Copper prices have been climbing steadily over the past few months. Recently, they broke into new highs of the current rally. Hence, does this signify that a major inflationary environment could be upon us?
It is well known that the argument before we entered 2010 was whether we are staring at a deflation or an inflation caused by money printing by central banks. Barely a few days into 2010 and we are getting some sort of signals from the way copper prices are behaving. However, a short-term movement in copper prices could also be because of some other factors. Thus, we may have to wait for the trend to sustain itself for some more time.
However, the buzz around rising inflation is getting hard to dismiss. In India too, investors seem to be warming up to commodity producing companies. Quite a few steelmakers have seen their prices spike in the past few trading sessions. Same is the case with producers of non-ferrous metals. Are we seeing sector leadership changing hands here? Well, only time will tell.
The flawed concept that is destroying America
Paul Krugman is one of the most respected economists of our times. And is also a Nobel Laureate to boot. Hence, it is not every day that such economists come under fire. Dr Ron Paul, a Republican Congress member from Texas has come down rather heavily on Krugman and others of his ilk who believe in Keynesian economics. Ron Paul opines that infatuation with Keynesianism has delivered a decade of zero to the US economy as it has gone nowhere in real terms in the last decade.
He further argues that the US policymakers should start listening to the Austrian free-market economists if the US economy has to make anything of the current decade. The Austrian school of thought, he believes, is based on some extremely common sense principles and does not believe in the nonsensical theory that one can spend one’s way out of a recession.

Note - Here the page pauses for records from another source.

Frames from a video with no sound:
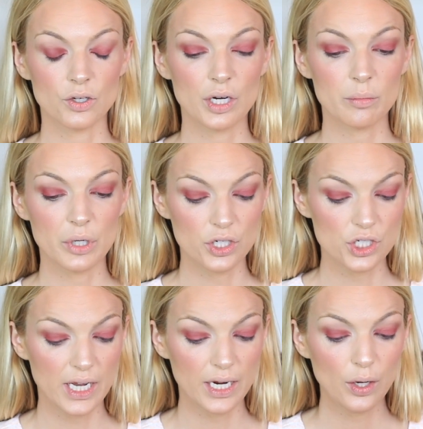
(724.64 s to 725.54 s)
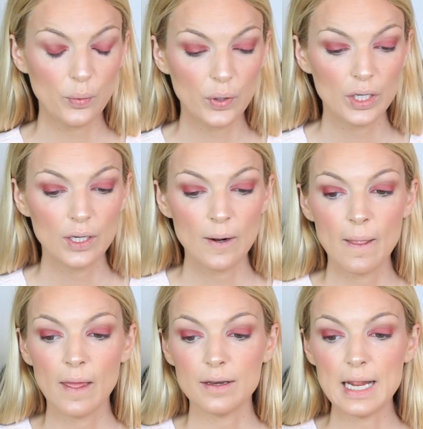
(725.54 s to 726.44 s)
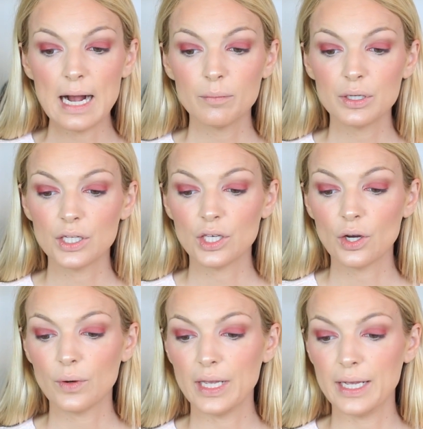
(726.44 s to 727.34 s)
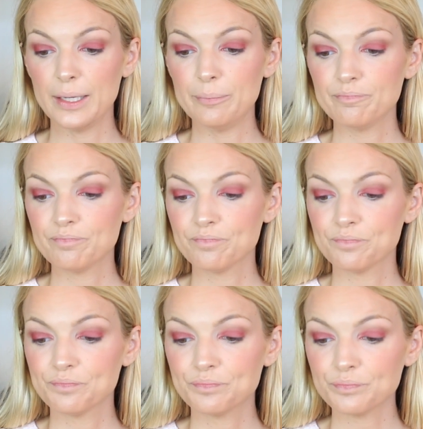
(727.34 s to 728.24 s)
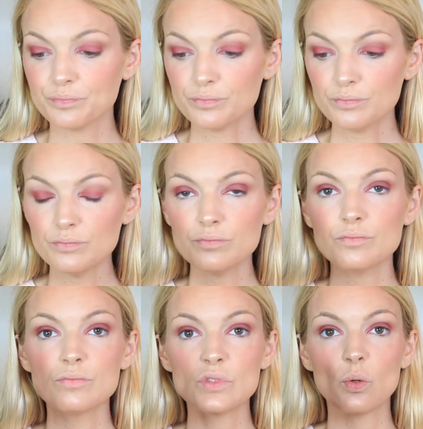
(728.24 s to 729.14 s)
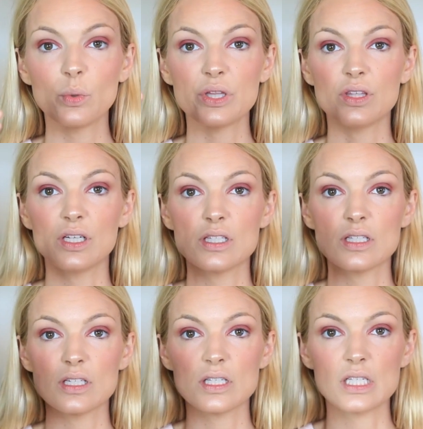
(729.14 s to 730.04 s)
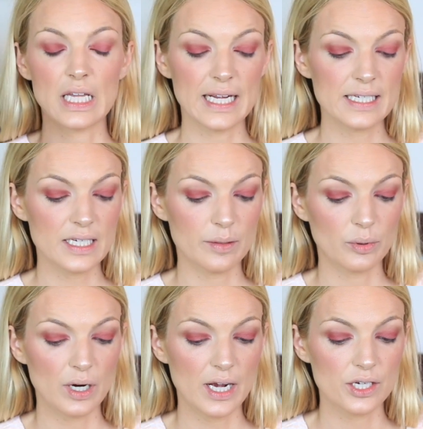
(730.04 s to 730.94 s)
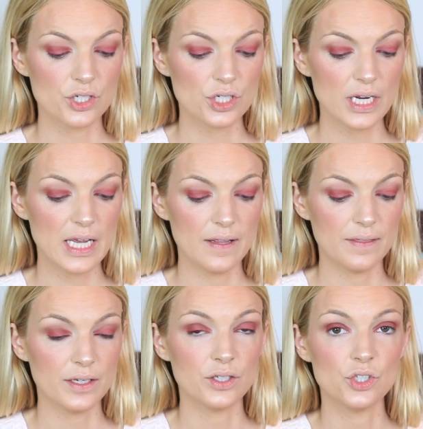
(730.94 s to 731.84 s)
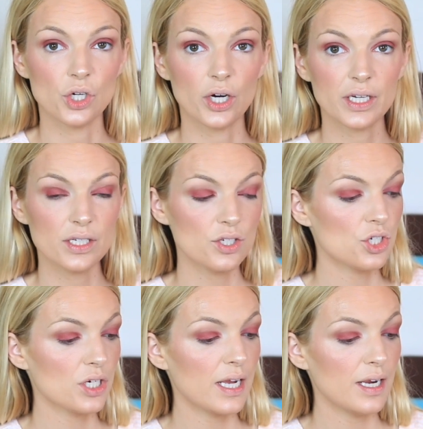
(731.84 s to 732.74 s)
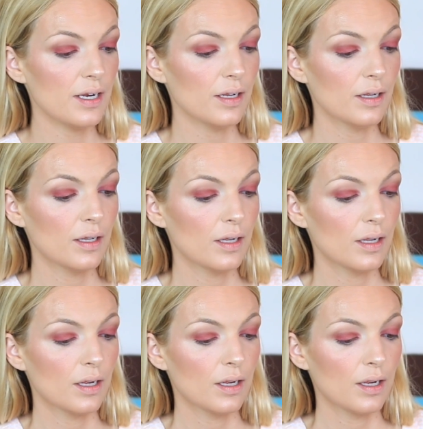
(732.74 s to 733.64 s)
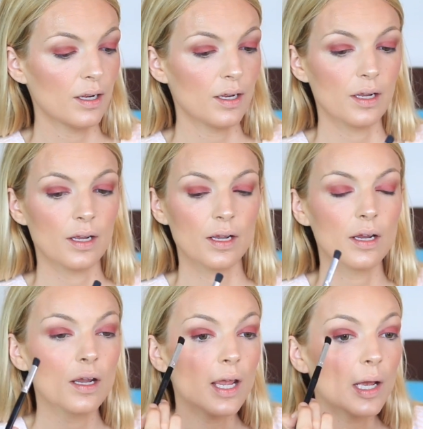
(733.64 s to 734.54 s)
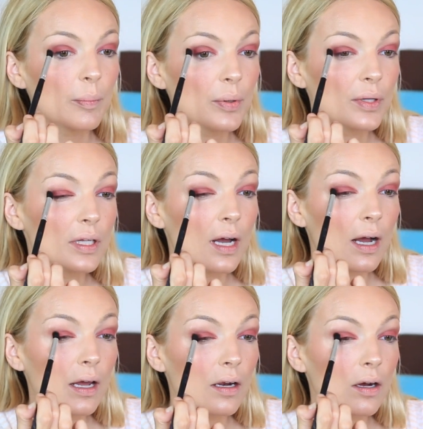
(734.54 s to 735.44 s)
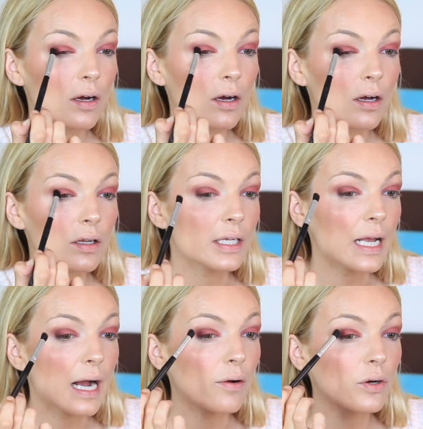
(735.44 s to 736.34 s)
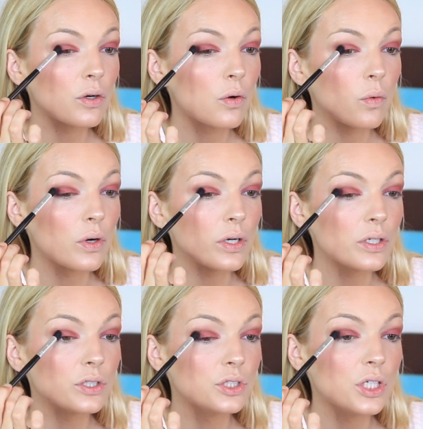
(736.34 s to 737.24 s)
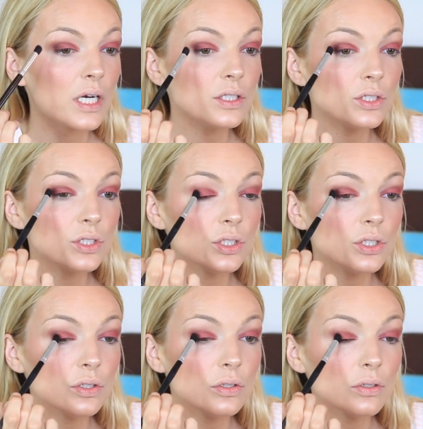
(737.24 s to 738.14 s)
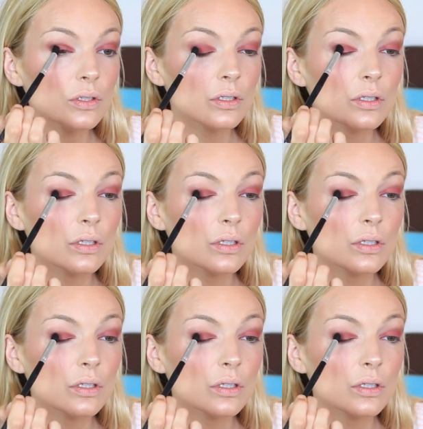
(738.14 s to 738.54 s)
the cranberry shade. Now I'm going to go in with this slanted brush in the darkest shade and put that on the outer corner just to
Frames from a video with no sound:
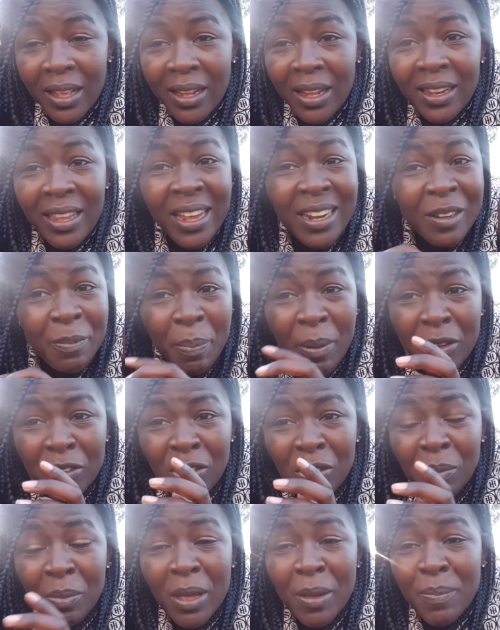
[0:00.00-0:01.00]
That
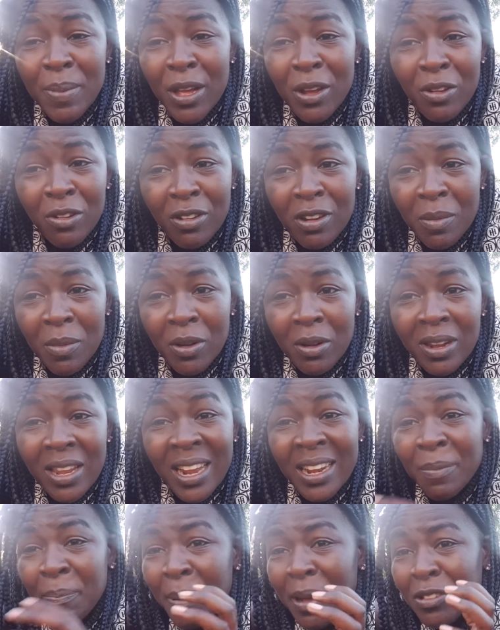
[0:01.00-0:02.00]
person may be a criminal.
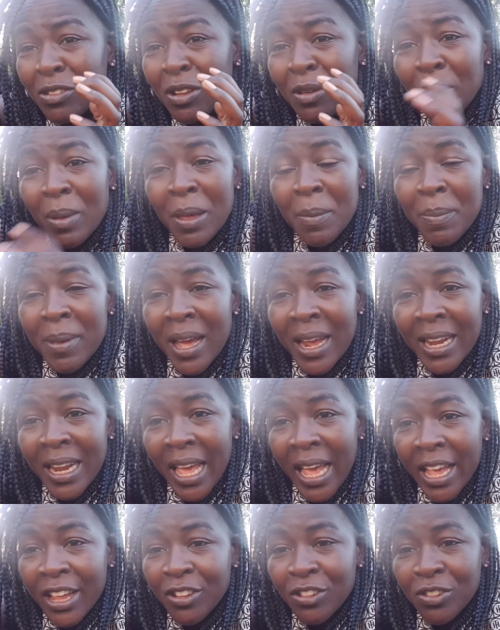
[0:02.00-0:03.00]
That person may be an
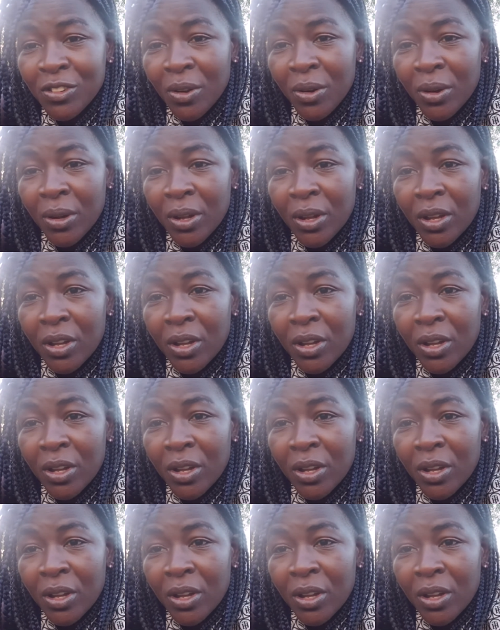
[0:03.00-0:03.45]
angel.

Indeed. There is enough empirical evidence at hand to prove that what most of Mr Paul is saying is true. Every time the US economy has gone under, the authorities have responded by loosening monetary policies and encouraging creation of more paper money by relaxing lending standards. But this has helped to only postpone the pain and not completely get rid of it. And things could be no different even now. By injecting record amounts of cash into the system, the US Fed has once again managed to push the problem in the future and has not made any attempt to tackle it head on. Needless to say, when the problems will return, they will be bigger than ever. Clearly, the US economic model seems to have broken down and is in need of some major overhaul.